Quattro anni, quelli chiesti dal pm Maria Colucci. E' la condanna decisa con rito abbreviato dal gup del Tribunale di Benevento, Maria Di Carlo, per Francesco Di Vito, 38 anni, di Mirabella Eclano, accusato di due minacce aggravate dall'uso di armi, porto e detenzione illegale di armi e resistenza a pubblico ufficiale.
I fatti risalgono al 15 settembre 2025, quando Di Vito, difeso dall'avvocato Mario Cecere, era stato arrestato dai carabinieri – è ancora in carcere – per tentato omicidio: un addebito che il Riesame aveva però qualificato in quello di minaccia aggravata.
Tutto era accaduto all'esterno di un bar di Mirabella, teatro di una lite scoppiata con un 56enne di Bonito con il quale sembra esistessero già dei contrasti precedenti per questioni lavorative.
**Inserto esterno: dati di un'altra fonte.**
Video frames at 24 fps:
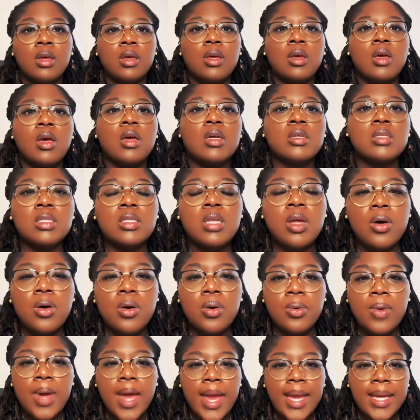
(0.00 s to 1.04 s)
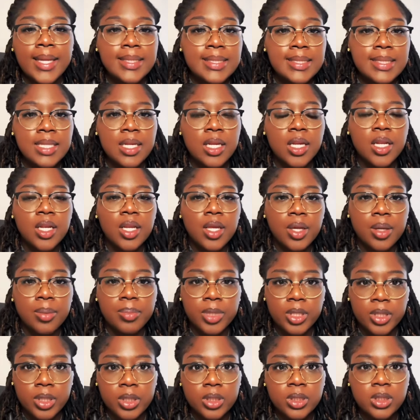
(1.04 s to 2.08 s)
So ACE
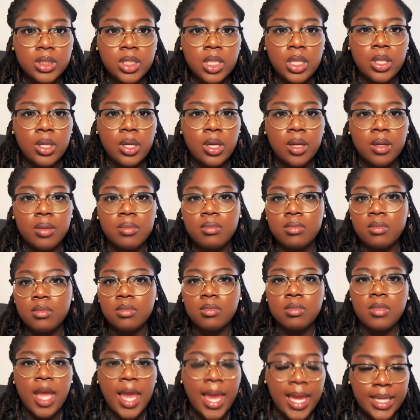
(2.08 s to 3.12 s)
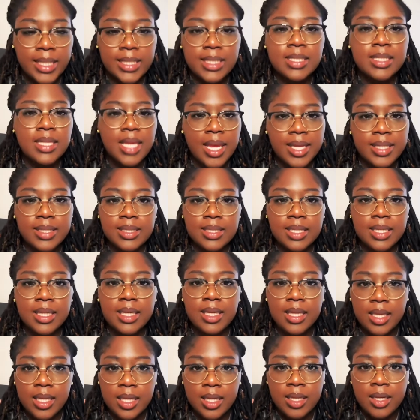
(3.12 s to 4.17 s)
inhibitors, that ACE,
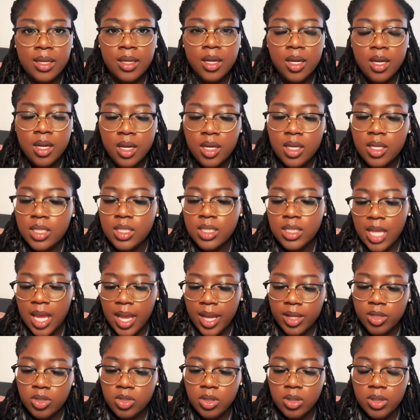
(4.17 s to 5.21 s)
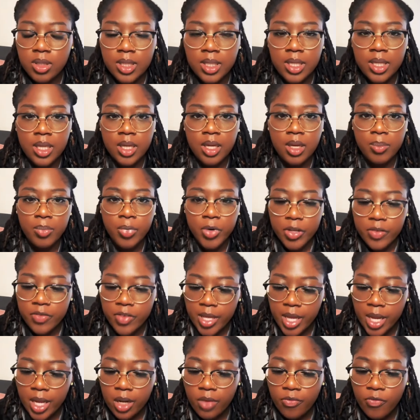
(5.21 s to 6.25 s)
ACE, is actually
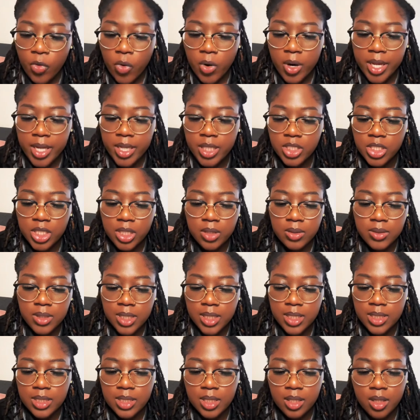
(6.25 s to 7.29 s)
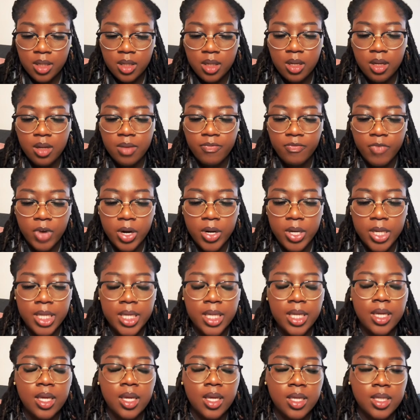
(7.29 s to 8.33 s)
abbreviated for angiotensin
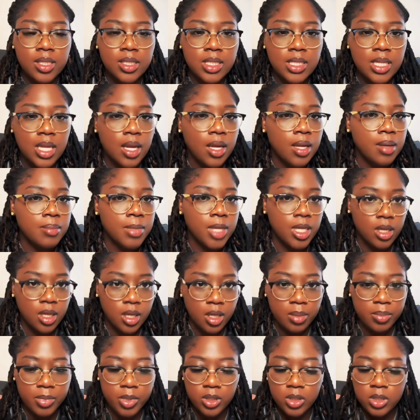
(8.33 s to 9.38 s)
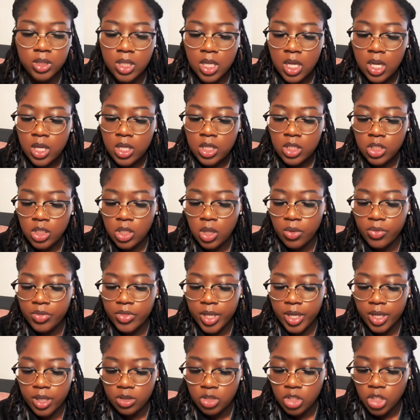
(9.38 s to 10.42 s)
converting enzyme inhibitors. So
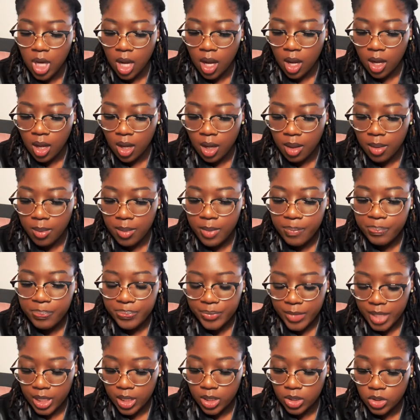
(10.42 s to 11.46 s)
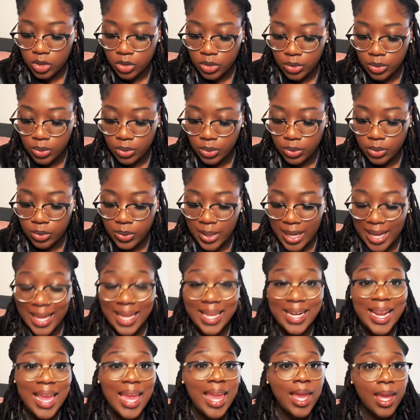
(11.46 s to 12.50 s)
their job is to
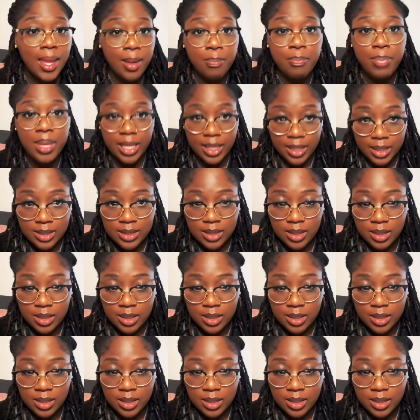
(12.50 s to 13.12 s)
inhibit,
Secondo gli inquirenti, Di Vito lo avrebbe minacciato di morte ed avrebbe esploso “al suo indirizzo” tre colpi di pistola che non avevano avuto conseguenze.
L'imputato, da parte sua, ha sempre sostenuto – lo ha fatto anche oggi in aula- di essersi sentito aggredito durante lo 'scontro' con il suo interlocutore e, quando era intervenuto suo padre, di aver sparato a terra una sola volta.
Di Vito è stato invece assolto, per mancanza della prova, dall'altra minaccia contestata, ravvisata nel comportamento successivo: avrebbe preso un fucile dalla sua auto e l'avrebbe puntato verso il volto del 56enne. L'ultimo capitolo è quello della resistenza: una volta in caserma, “in evidente stato di ebbrezza”, avrebbe assunto un atteggiamento di sfida nei confronti di uno dei militari, opponendosi alle operazioni di polizia giudiziaria. Questa mattina la discussione, nel pomeriggio la sentenza di condanna.